Turizm değerlerini bacasız fabrika olarak tanımlayan Bülent Tercan, ‘5 yıldızlı bir otel tesisini düşünün. Yan sektörleriyle yüzlerce insana ekmek sağlıyor. Bulunduğu bölgeden yaptığı alışverişlerle çevre ticaret dünyasını kalkındırıyor, dışarıdan getirdiği insanlarla bulunduğu ilçeyi tanıtıyor.
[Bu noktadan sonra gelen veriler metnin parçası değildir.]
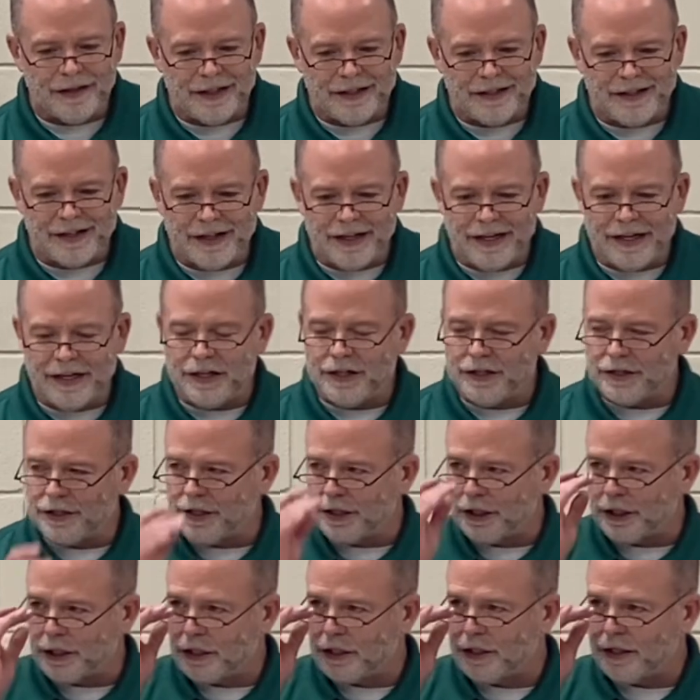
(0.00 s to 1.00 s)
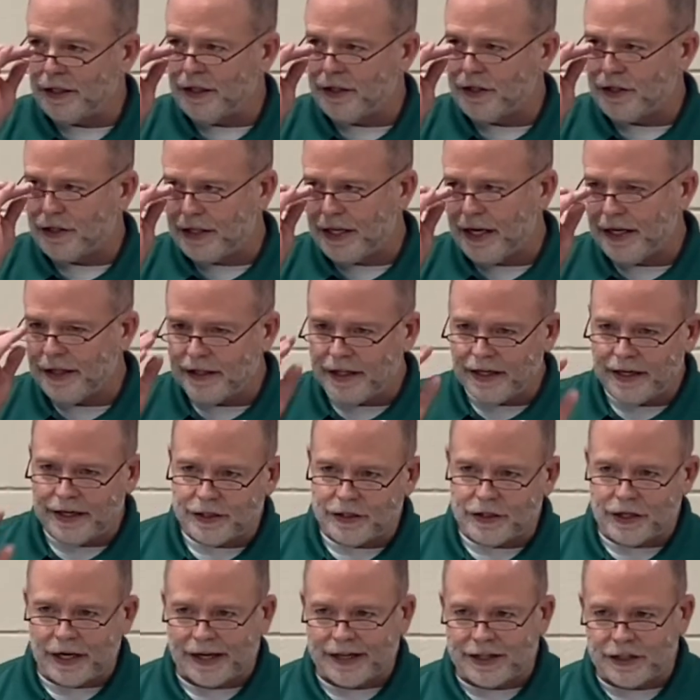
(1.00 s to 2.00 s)
it, it is, it's said that
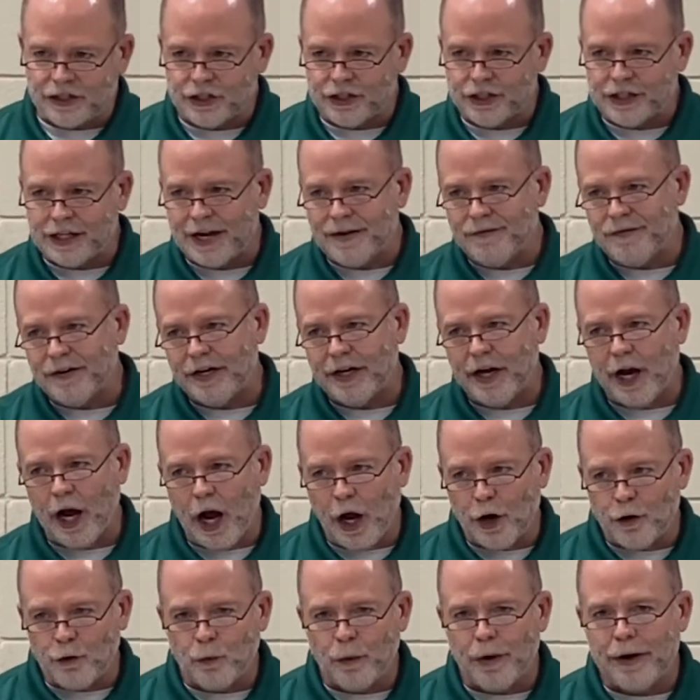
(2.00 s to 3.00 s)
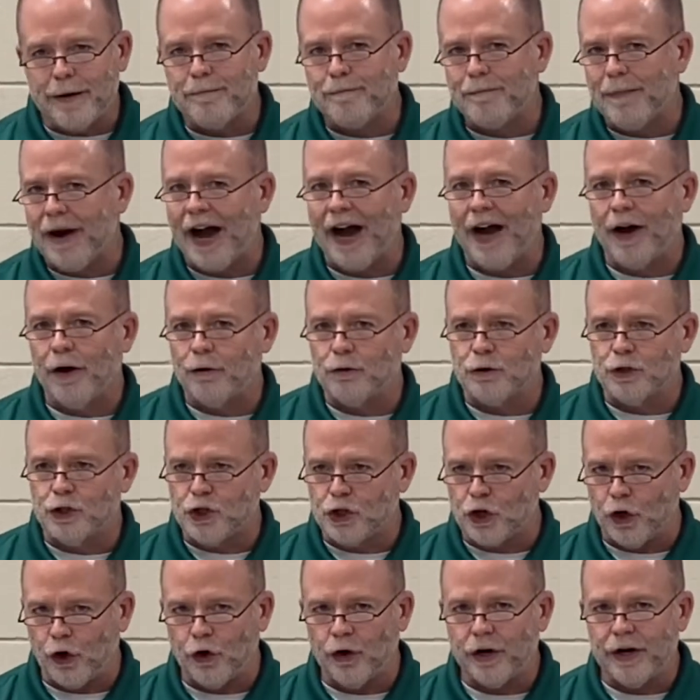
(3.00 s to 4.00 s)
it's like a 700 mile
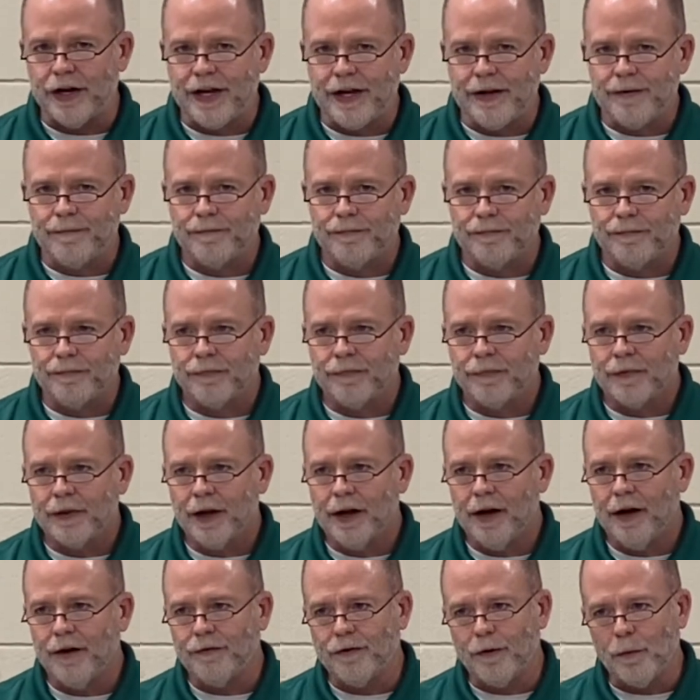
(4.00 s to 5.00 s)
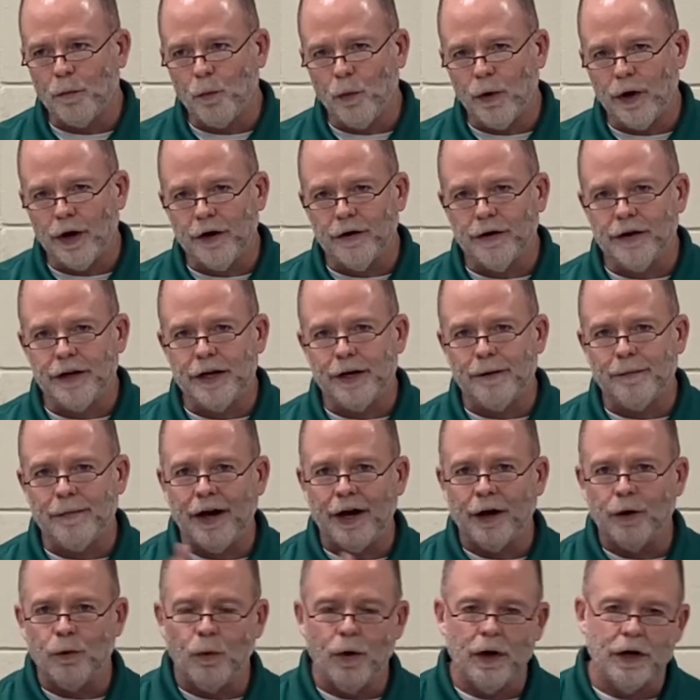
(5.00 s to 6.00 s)
journey uh, from where
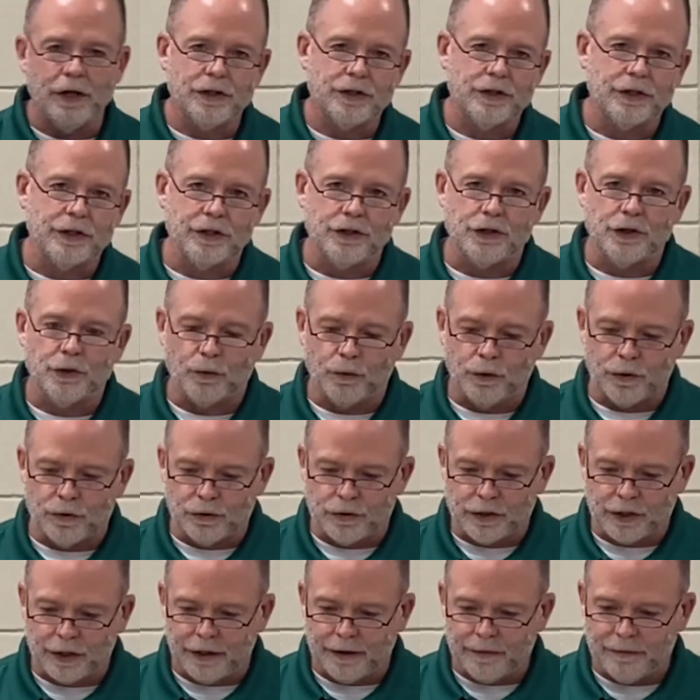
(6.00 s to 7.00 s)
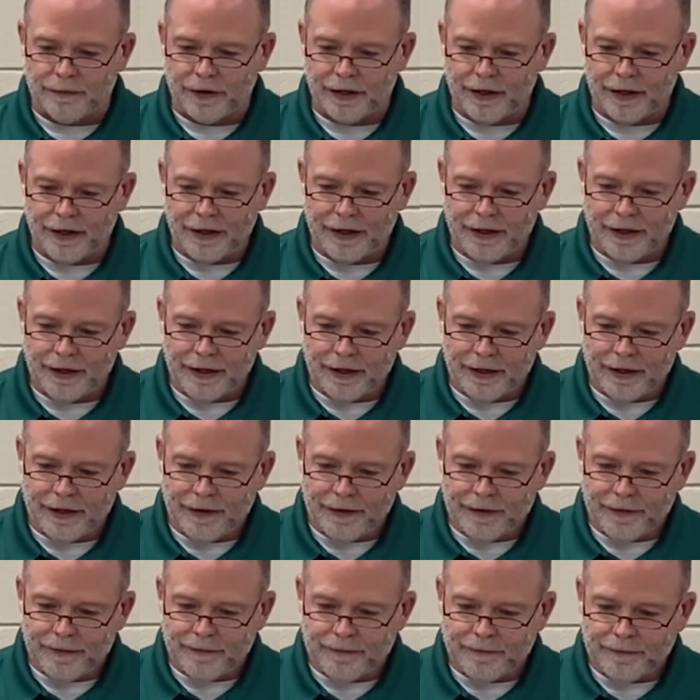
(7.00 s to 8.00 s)
Nehemiah was to Jerusalem.
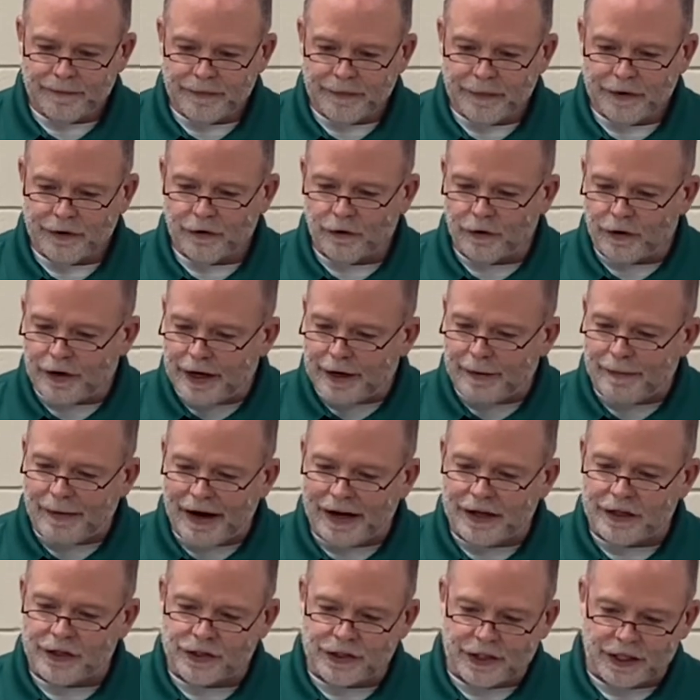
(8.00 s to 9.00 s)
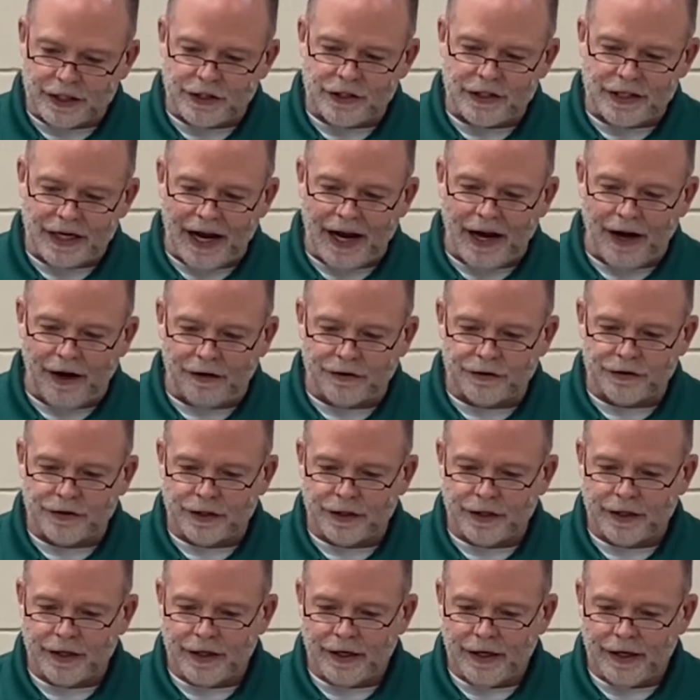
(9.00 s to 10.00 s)
So Nehemiah sets out
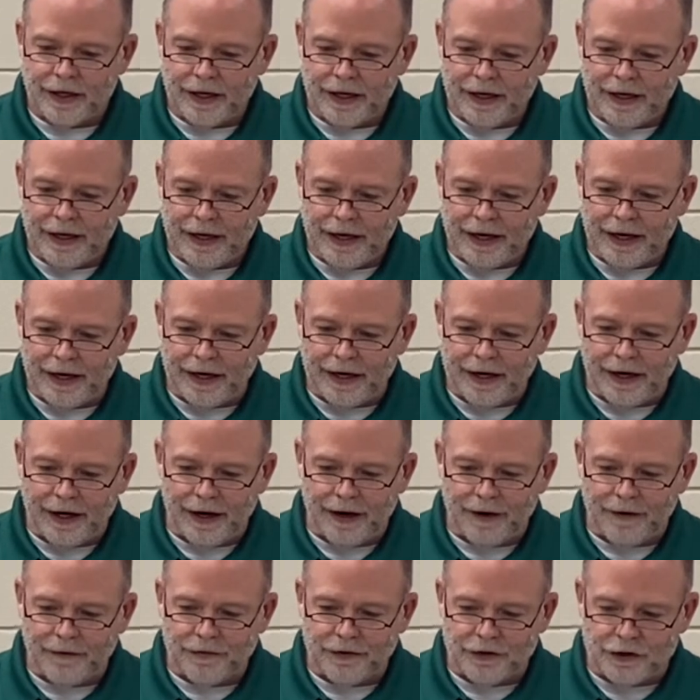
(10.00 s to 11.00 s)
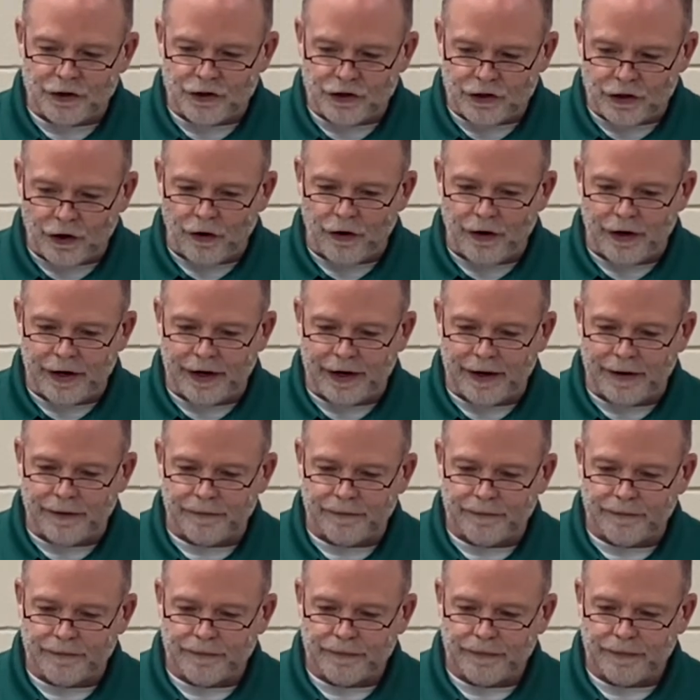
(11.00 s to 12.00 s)
in uh, this journey.
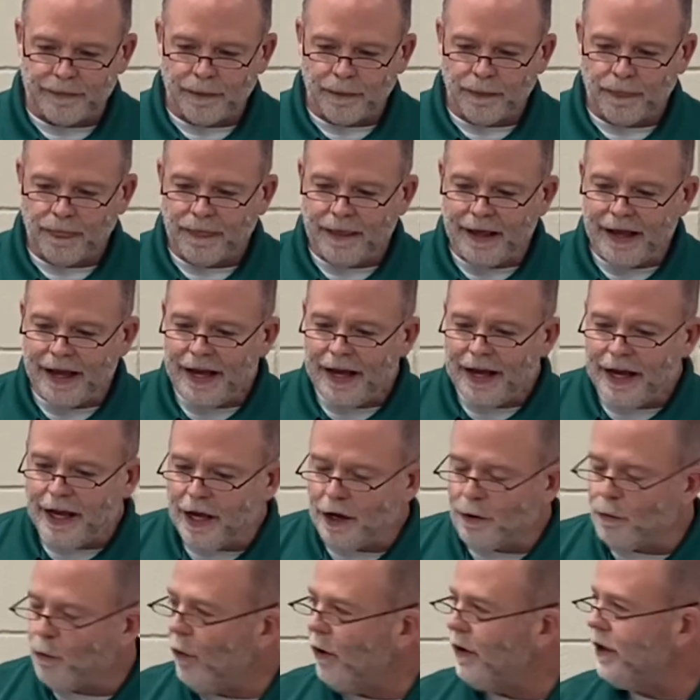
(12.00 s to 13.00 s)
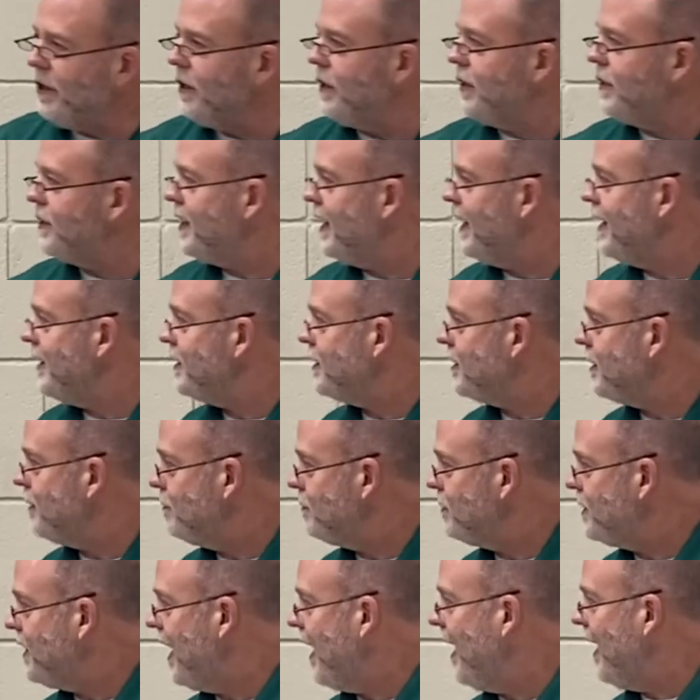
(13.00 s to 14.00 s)
He wanted to take some
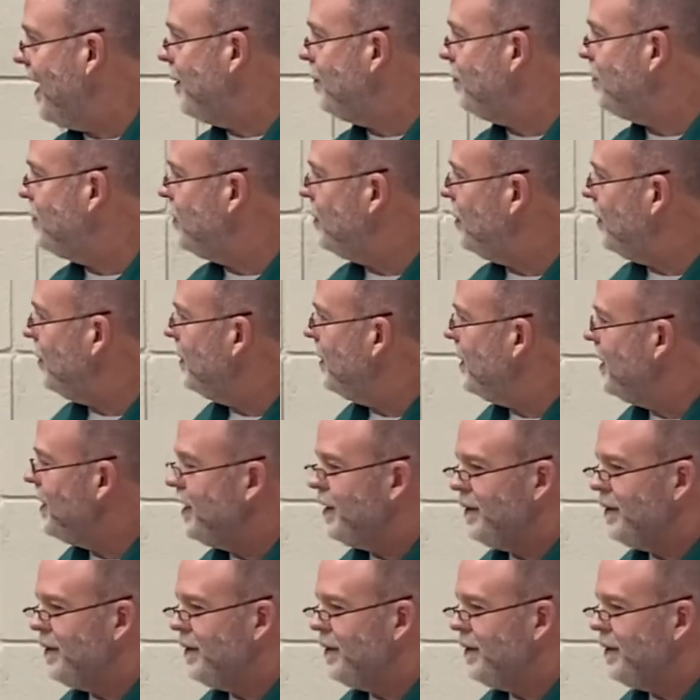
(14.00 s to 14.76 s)
time to,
Aynı şekilde termal tesisler, inanç turizmini besleyen değerlerin bulunduğu ilçelerdeki otel ve pansiyonlar da benzer hizmetleri yapıyor.
Allah’ın İzmir’e hediyesi..
Ne var ki bu kazanımlara değer katmayı bırakın doğru düzgün koruyamıyoruz bile. 30 yılı aşkın turizm sektöründeyim, Meryem Ana’ya, Kadifekale’ye bir teleferik inşa etmeyi, Ilıca’daki dünyaca meşhur çamur ve termal suları değerlendirecek modern tesisler inşa etmeyi planlayan yerel yöneticiler olmadı. Bunlar küçük örnekler. Turizmde yarıştığımız Yunanistan firmaları, işletmeleri, yerel yönetimleri parayla İzmir’deki termal kaynaklara, şifalı sulara sahip tesislere sahip olamıyorlar. Allah’ın İzmir’e hediyesi bu kaynakları hiç olmazsa bundan sonra doğru değerlendirebilmek için turizmciyi anlayan başkanların göreve seçilmesini istiyoruz’ dedi.